Fermées depuis maintenant deux mois, les discothèques d’Espagne et particulièrement de Barcelone sont dans une situation de grande précarité. Quel avenir pour la nuit à Barcelone ?
Le point avec Ramon Mas, président de la Fédération des Associations de Loisirs Nocturnes d’Espagne (FASYDE), vice-président du Syndicat des boîtes de nuit de Barcelone, et propriétaire du club Wolf et du bar D9 dans le quartier de Poblenou.
Quelle est la situation actuelle du secteur de la nuit à Barcelone et en Espagne ?
Après 60 jours de fermeture, la situation est très mauvaise. Nous n’avons pas le droit d’ouvrir mais nous sommes dans l’obligation de payer nos charges de sécurité sociale à hauteur de 40% pour nos employés au chômage partiel. Et au-delà de ça nous devons payer les factures, les loyers, l’énergie, les impôts, les frais administratifs. Nous sommes dans une situation extrêmement précaire. Personnellement avec mon club le Wolf j’ai la chance d’avoir un propriétaire compréhensif avec lequel j’ai pu négocier pour survivre.
Qu’attendez-vous du gouvernement espagnol ?
Qu’il prolonge le chômage partiel (ERTE) pour nos employés au moins jusqu’à la fin de l’année sinon nous allons à la catastrophe. Nous voulons des aides financières comme en France, en Allemagne ou au Royaume-Uni. Il faut que l’on arrête de faire passer les discothèques pour des clusters. Nous sommes très en colère contre cette fausse accusation. Les discothèques sont fermées en Espagne depuis 60 jours et pourtant la contagion continue. Barcelone est la ville qui a été la plus stricte dans la fermeture des boites et pourtant c’est l’un des endroits les plus touchés à l’heure actuelle. Ce qui prouve que les foyers de contaminations ne viennent pas des boites de nuit.
D’où viennent-ils selon vous ?
Des fêtes illégales et des beuveries de rues, les fameux « botellones ». Depuis que nous sommes fermés il y a eu 4000 « botellones » dans tout le pays. Nous estimons la participation à 100.000 personnes. Il faudrait peut-être regarder de ce côté-là pour trouver les foyers d’infection.
Pourquoi le monde de la nuit est-il sous le feu des critiques ?
Il fallait un coupable pour expliquer les contagions de Covid19 et le monde de la nuit est le coupable idéal. Historiquement le secteur nocturne n’a jamais été soutenu par les institutions de ce pays.
C’est paradoxal car l’Espagne est perçue comme le pays de la fête et des clubs…

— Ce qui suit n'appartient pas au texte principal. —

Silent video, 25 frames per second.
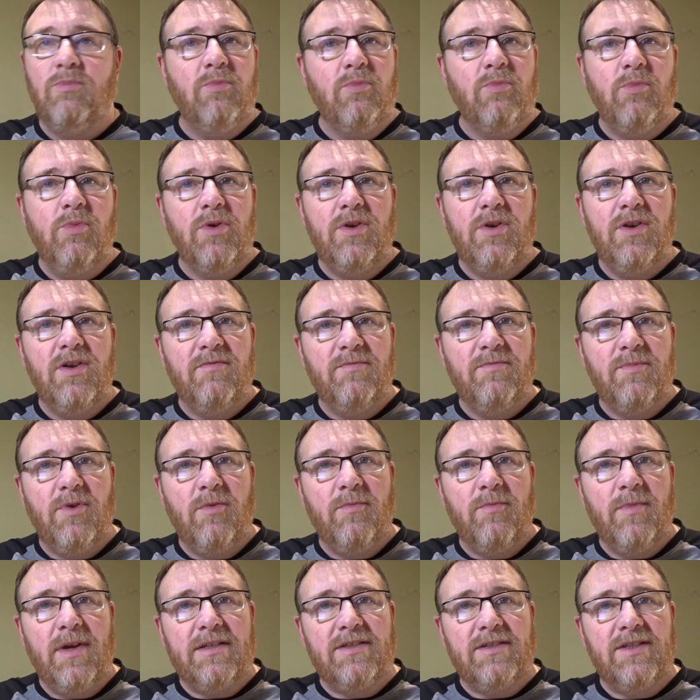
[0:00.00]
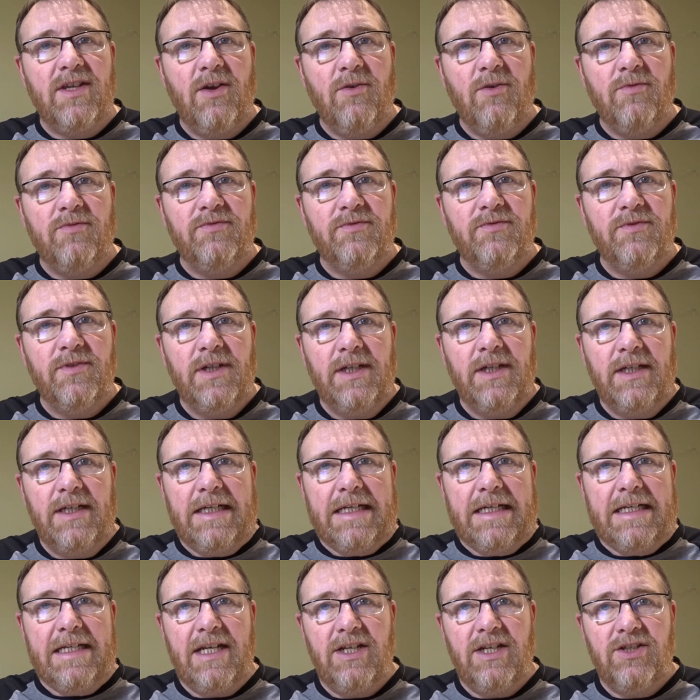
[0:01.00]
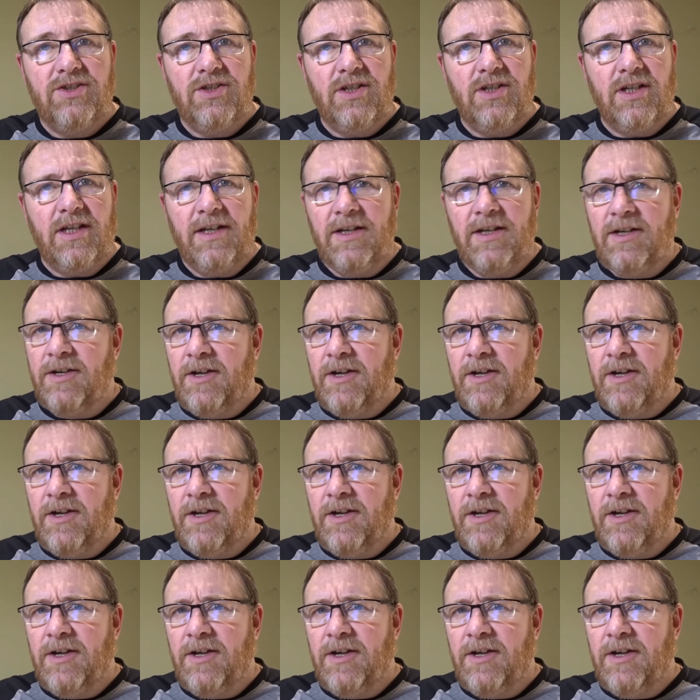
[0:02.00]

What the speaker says: wouldn't have bought myself initially,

Oui c’est paradoxal. D’autant plus que les touristes qui visitent notre pays ont une très bonne image des clubs et valorisent positivement le travail des boites de nuit. La réussite touristique espagnole passe aussi par le monde de la nuit. L’état d’esprit des institutions est en train de changer. Nous faisons un grand travail en ce sens, et cela va porter ses fruits.
Quel est l’avenir des clubs ?
Nous travaillons avec les ministères catalans de l’Intérieur et de la Santé pour rouvrir afin d’organiser des concerts. Des événements très sécurisés avec une capacité d’accueil limitée et des spectateurs assis sur des sièges. Pour le clubbing nous n’avons aucune projection. C’est dur de planifier un avenir sans avoir de date. Ce qui est sûr, c’est que la fête d’Halloween est perdue le 31 octobre prochain pour les boites de nuit. Du coup nous allons avoir des milliers et des milliers de personnes dans les rues du pays, avec les risques sanitaires que cela comporte.

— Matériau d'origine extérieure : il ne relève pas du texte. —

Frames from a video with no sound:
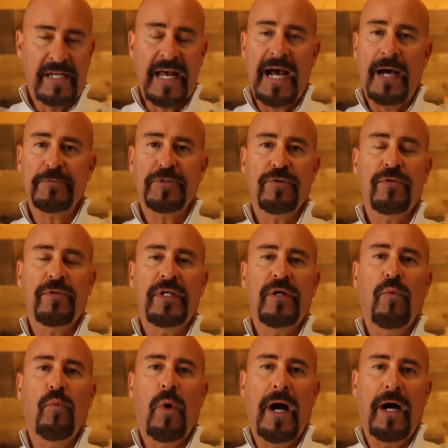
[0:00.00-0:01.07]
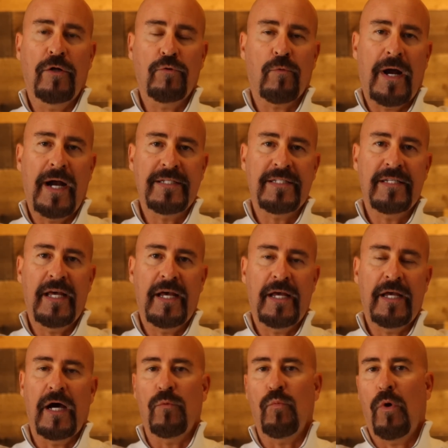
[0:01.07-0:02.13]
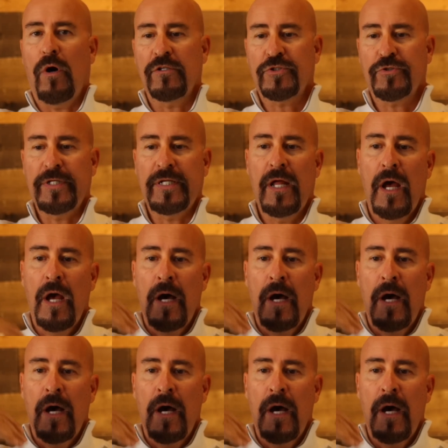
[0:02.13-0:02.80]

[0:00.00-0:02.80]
an absolutely wild ride today on Wall Street.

Parvenez-vous à rester optimiste ?
Oui, car nous sommes en lutte. Mais nous savons aussi que 45% des boites de nuit en Catalogne devraient disparaître définitivement. Pour que le public prenne conscience de ce que nous traversons, mercredi prochain, le 23 septembre, les patrons de boite vont passer une nuit blanche en s’enfermant de 19 h à 7h du matin dans leur club respectif. Le concept s’appelle « Insomnia, nos habéis quitado el sueño – Insomnie vous nous avez fait perdre le sommeil/nos rêves ». On le fera bien sûr dans le respect des règles sanitaires avec 6 personnes maximum dans chaque établissement . Moi je le ferai au Wolf. Dans l’attente de rouvrir.